We are asking our customers to upgrade SSHD on their Droplets. If customers are running their own SSHD servers as part of a containerized workload (e.g., SSHD inside a Kubernetes pod) you should upgrade that service and relaunch the workload. Instructions can be found below for how to update SSHD on Dropets.
The table below lists the Security Notices published for each DigitalOcean provided distribution:
Distribution | Security Notice |
---|---|
Ubuntu | https://ubuntu.com/security/notices/USN-6859-1 |
Debian | https://security-tracker.debian.org/tracker/CVE-2024-6387 |
CentOS | RHEL9 is impacted and we believe CentOS9 is also impacted as detailed here: https://access.redhat.com/security/cve/cve-2024-6387. A patch was made avaialable for RHEL9 on July 3, 2024. The alternative mitigation suggestions there should only be implemented with a strong understanding of implications. |
AlmaLinux | https://almalinux.org/blog/2024-07-01-almalinux-9-cve-2024-6387/ |
RockyLinux | https://rockylinux.org/news/2024-07-01-rocky-linux-9-cve-2024-6378-regression |
Fedora | https://packages.fedoraproject.org/pkgs/openssh/openssh-server/ |
As part of our shared responsibility model, we are taking several actions in response to this vulnerability, which are outlined below.
Product | Status | Instructions |
---|---|---|
App Platform | Not Affected | No action needed |
Container Registry | Not Affected | No action needed |
Droplet | Affected | Customer needs to upgrade openssh-server and openssh-client . Instructions below.
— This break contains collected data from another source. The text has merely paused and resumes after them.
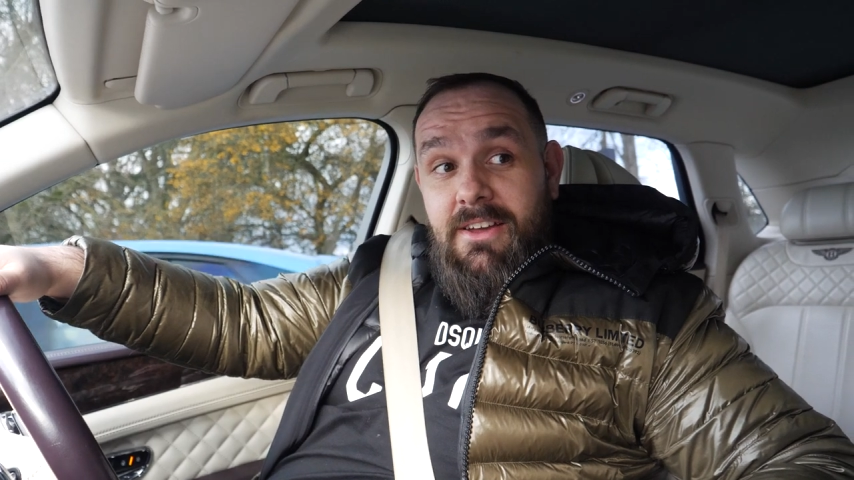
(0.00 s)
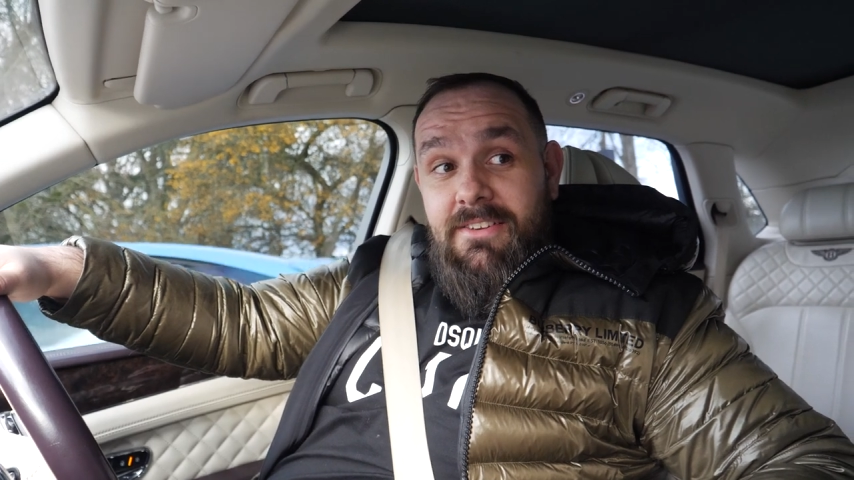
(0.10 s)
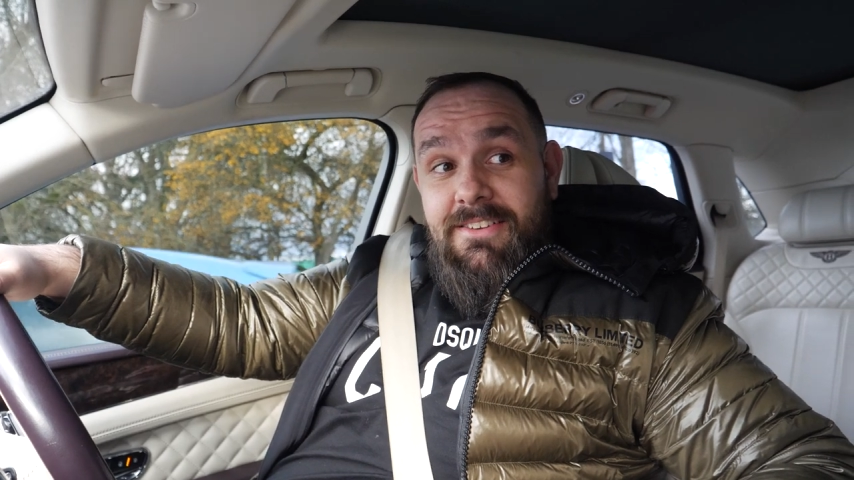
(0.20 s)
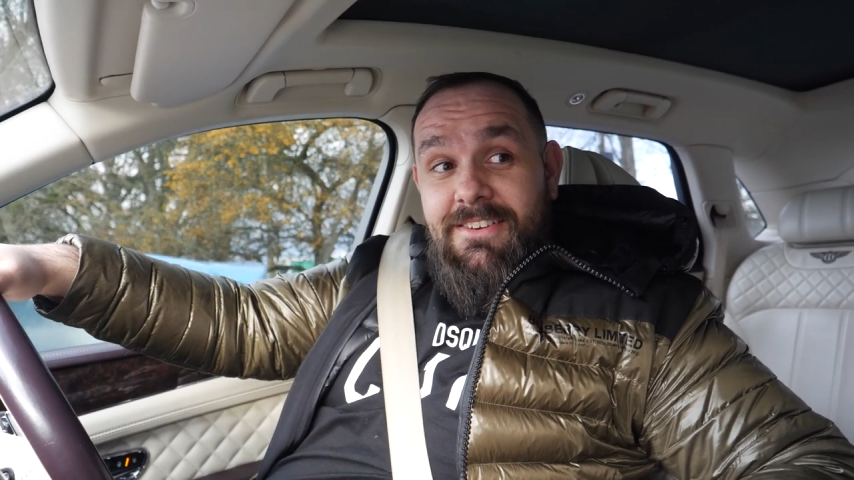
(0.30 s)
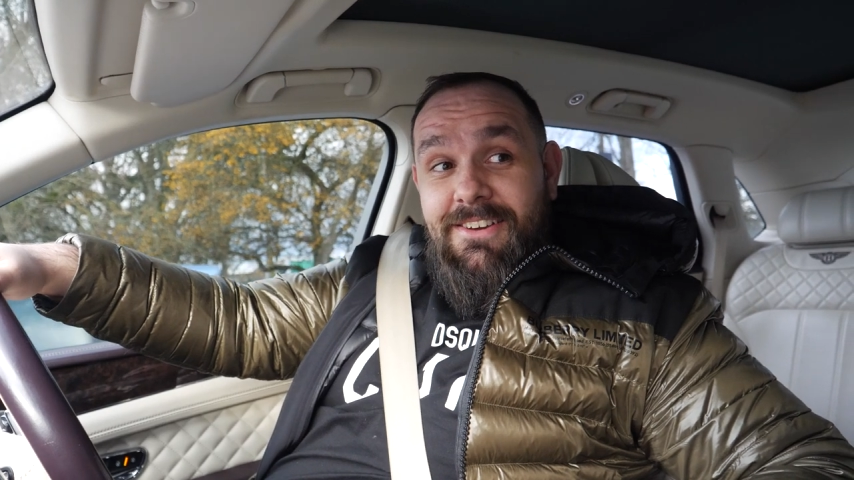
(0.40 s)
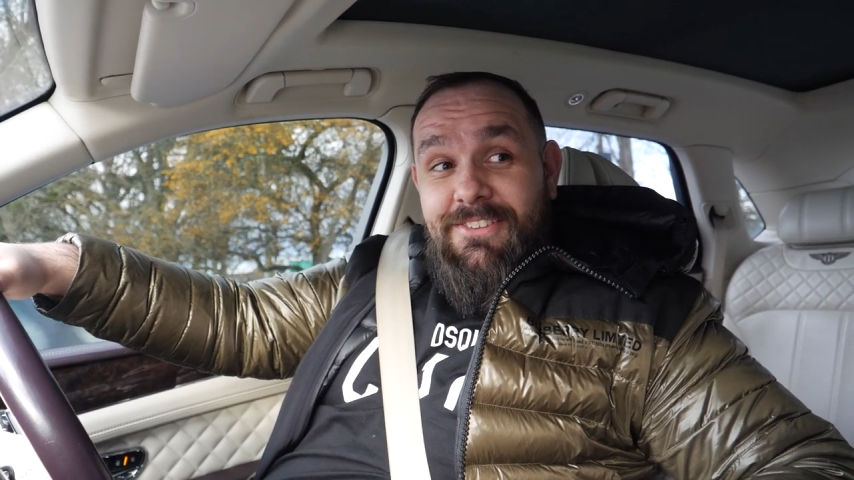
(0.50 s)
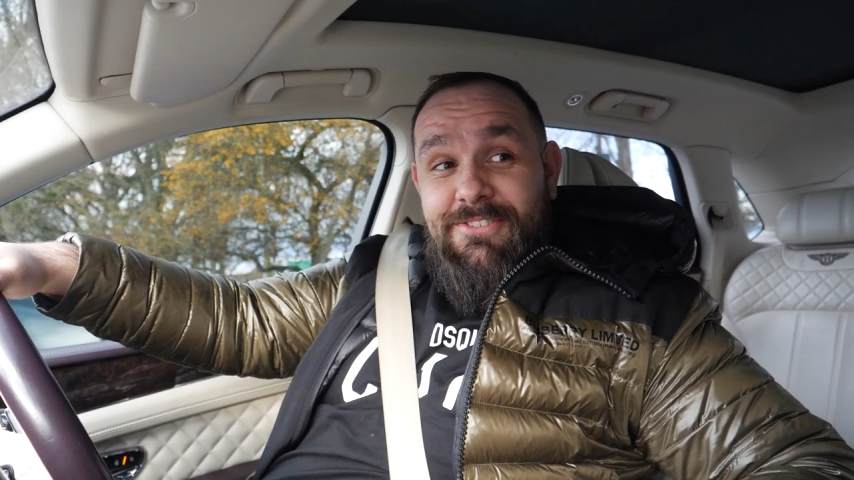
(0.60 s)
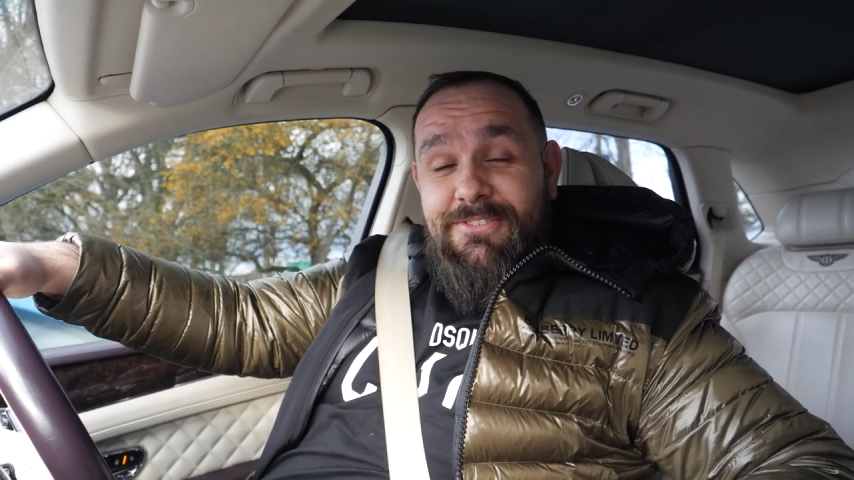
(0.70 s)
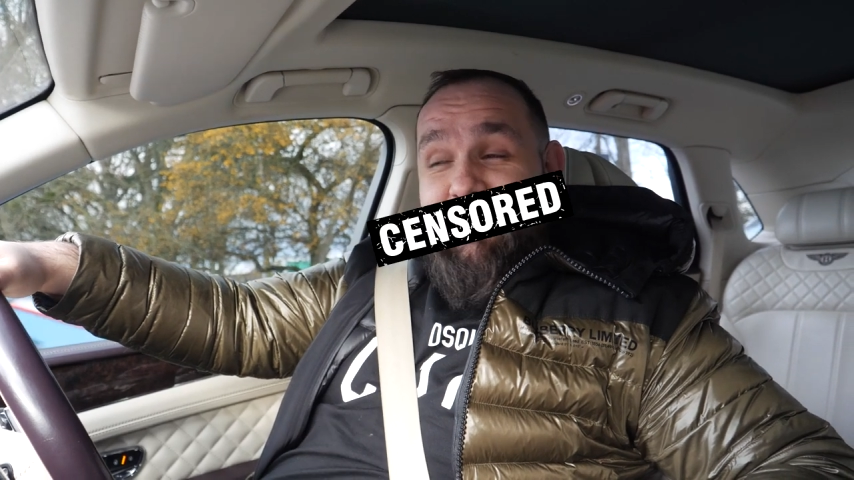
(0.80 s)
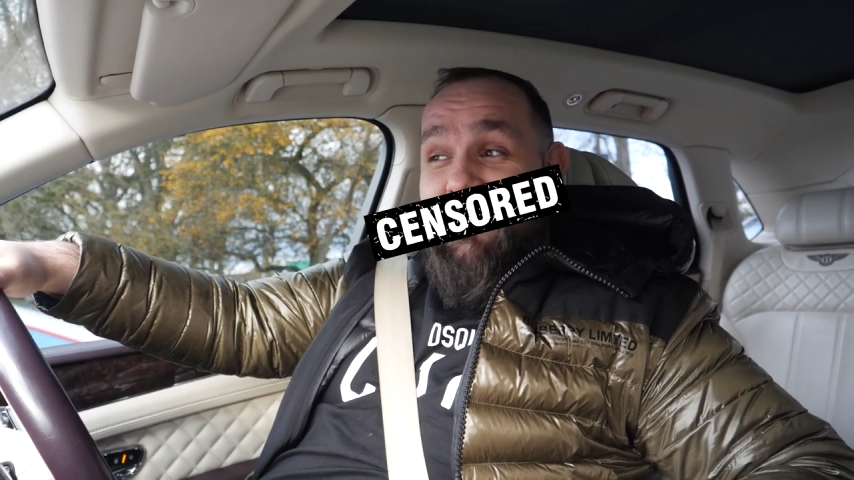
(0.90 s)
10-minute
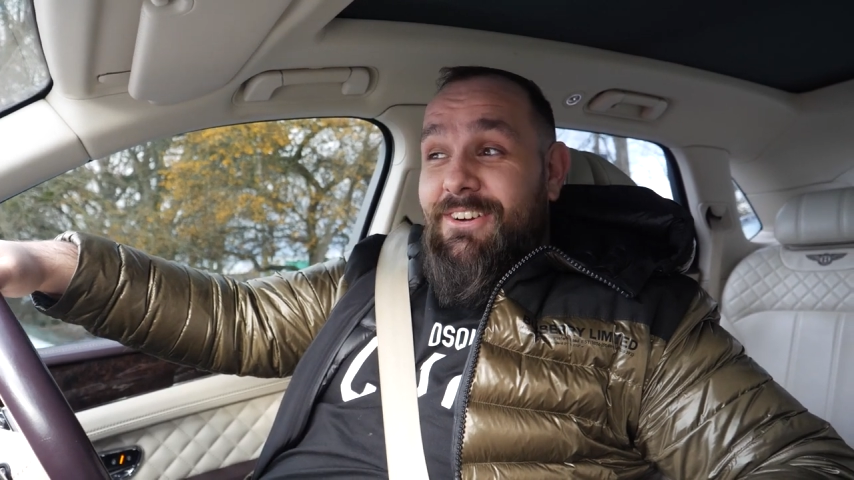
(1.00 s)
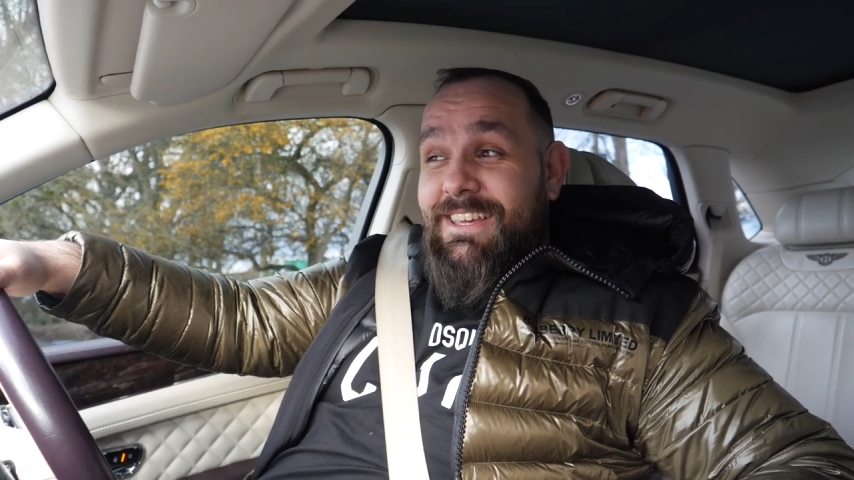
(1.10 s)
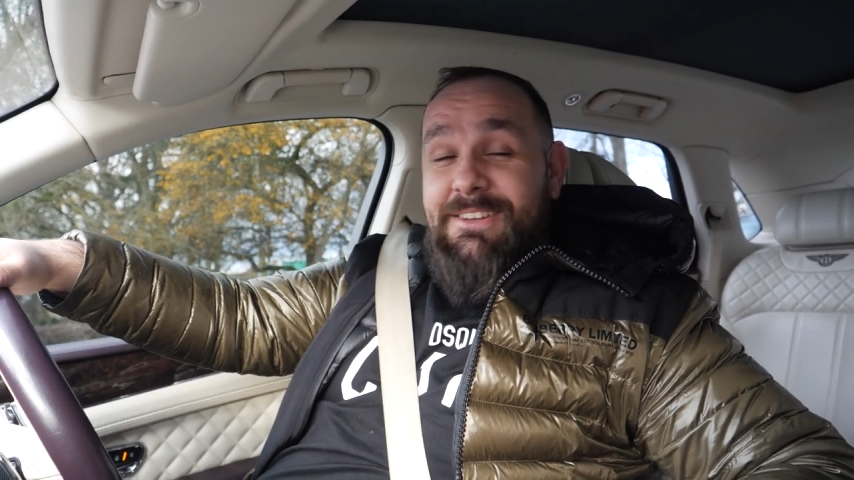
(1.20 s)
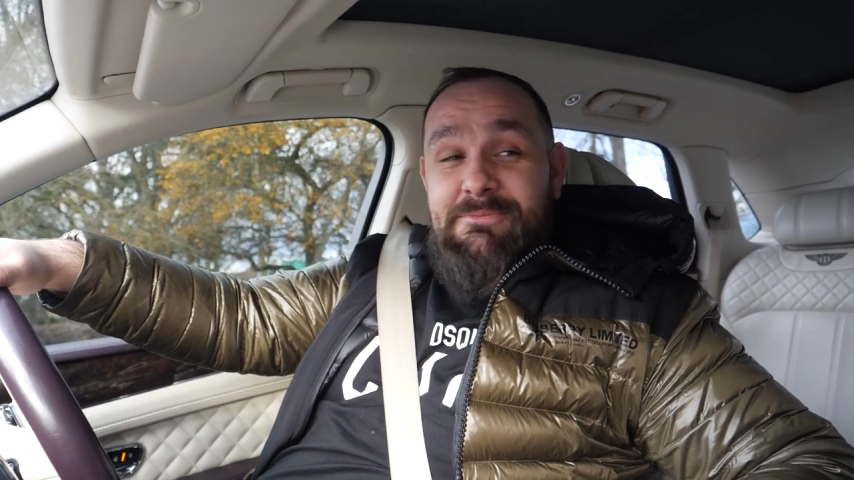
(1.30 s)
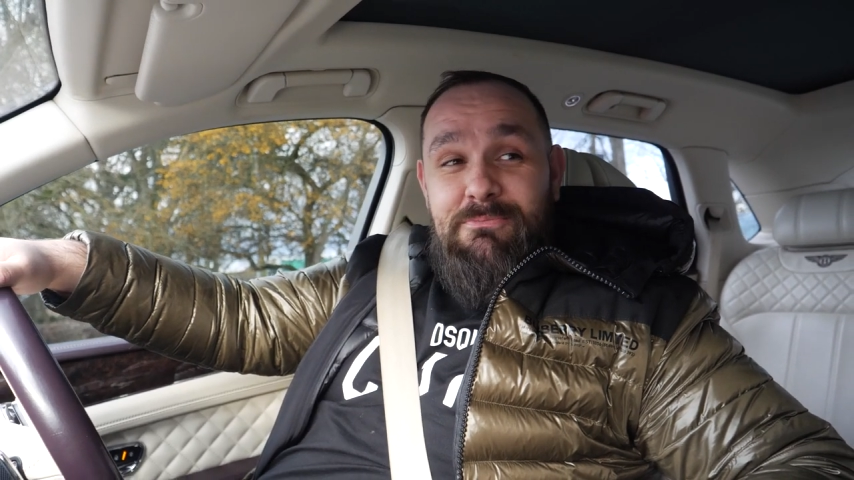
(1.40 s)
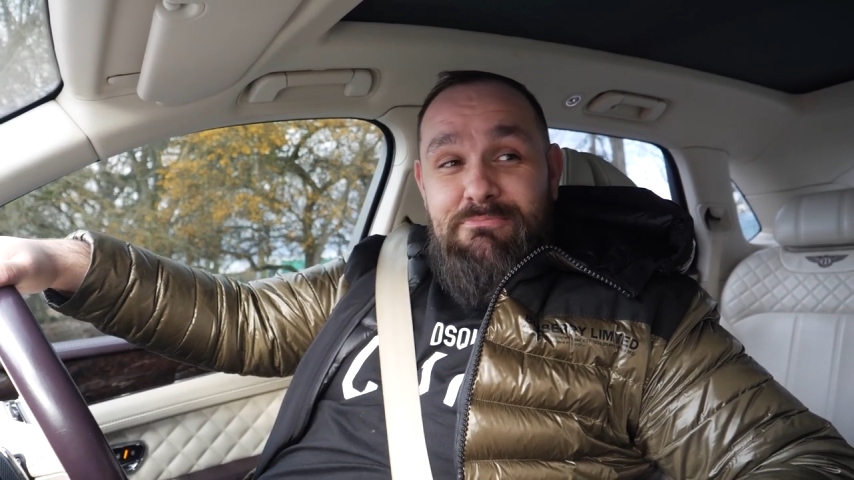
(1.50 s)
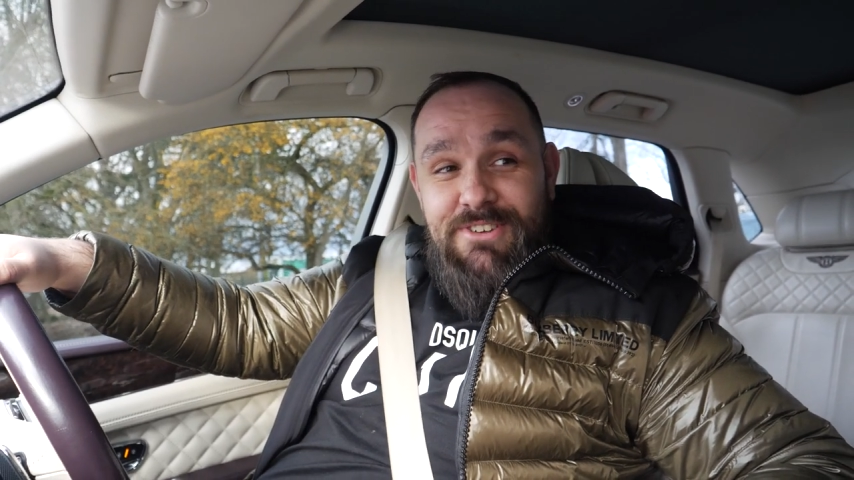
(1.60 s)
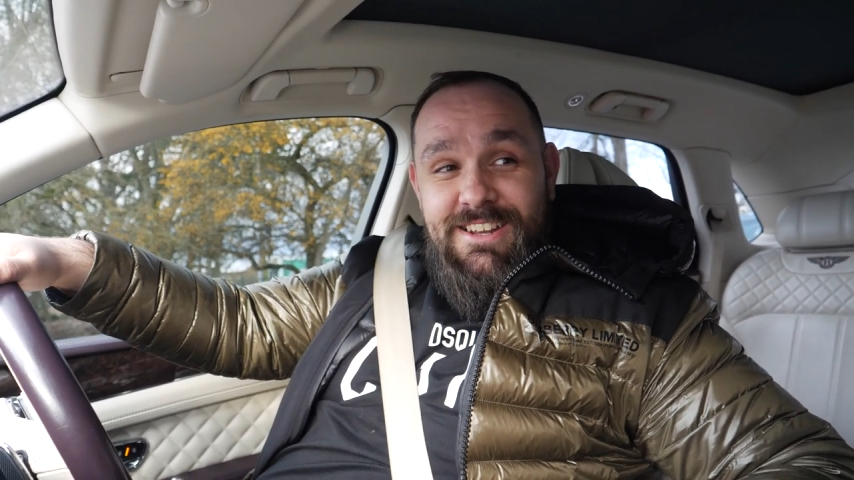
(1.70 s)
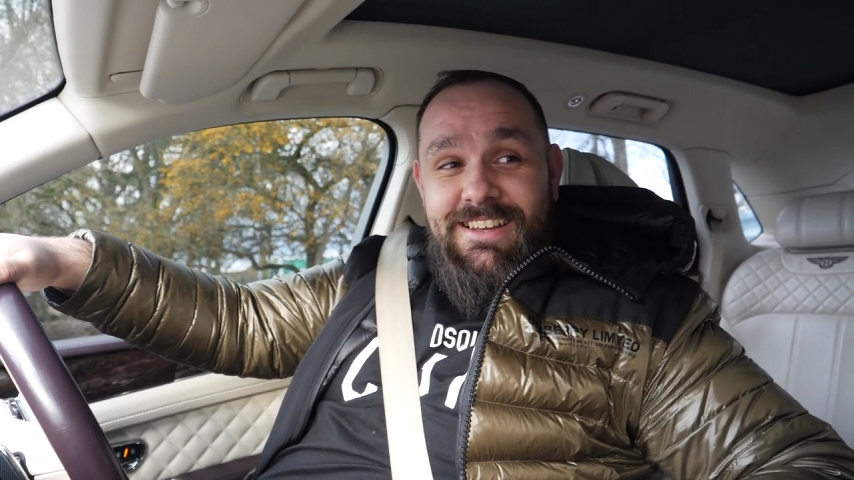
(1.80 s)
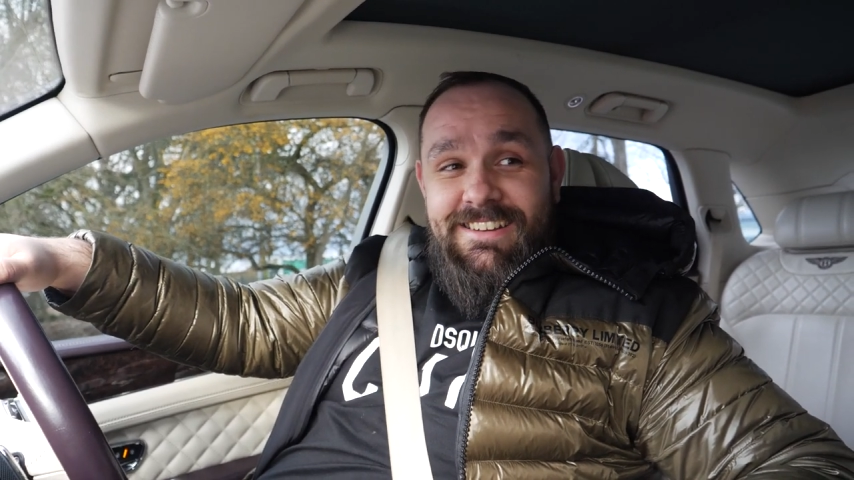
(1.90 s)
video. fucking
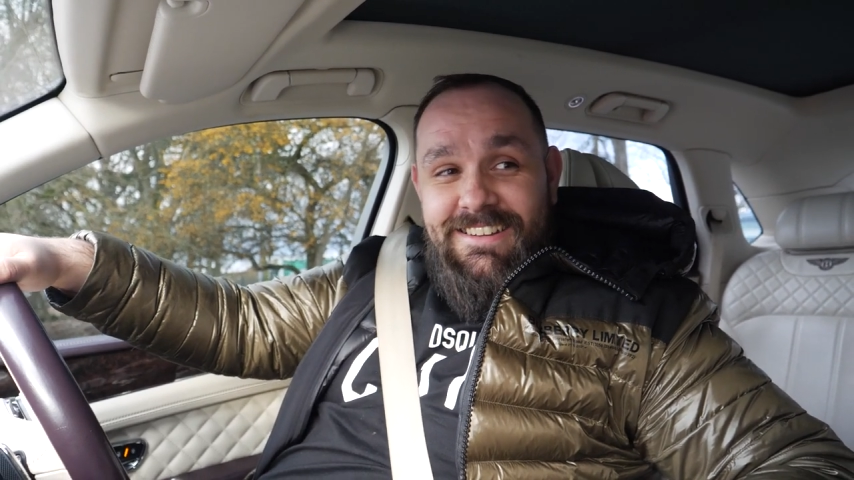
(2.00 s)
brilliant.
DigitalOcean has patched Droplet Base Images for new deployments |
Functions | Not Affected | No action needed |
Kubernetes | Affected | Port 22 is disabled on cluster nodes by default, but customers may have enabled it. Customers can apply a cluster upgrade or wait for their regular maintenance window which will apply the patch. |
Load Balancers | Not Affected | No action needed |
Managed Databases | Affected | DigitalOcean has patched |
Monitoring | Not Affected | No action needed |
Networking | Not Affected | No action needed |
Spaces | Not Affected | No action needed |
Spaces CDN | Not Affected | No action needed |
Volumes | Not Affected | No action needed |
VPC | Not Affected | No action needed |
Additionally, DigitalOcean is taking action to ensure the version of OpenSSH used across its internal environment is patched.
Interactive commands:
sudo apt update
sudo apt install --only-upgrade openssh-server openssh-client
Non-interactive commands:
sudo apt update
sudo env DEBIAN_FRONTEND=noninteractive apt install --only-upgrade -y openssh-server openssh-client
Note:
This command will only update OpenSSH server, client, and sftp.
The interactive commands will require user input on how to handle the sshd_config (keep old, compare old to new, install new, etc.).
The non-interactive commands will install the update and keep the existing sshd_config.
The --only-upgrade
flag will only install the package if the package has been previously installed. This is a safety check.
It is always a good idea to update your entire system but please be aware that this may introduce potential breaking issues.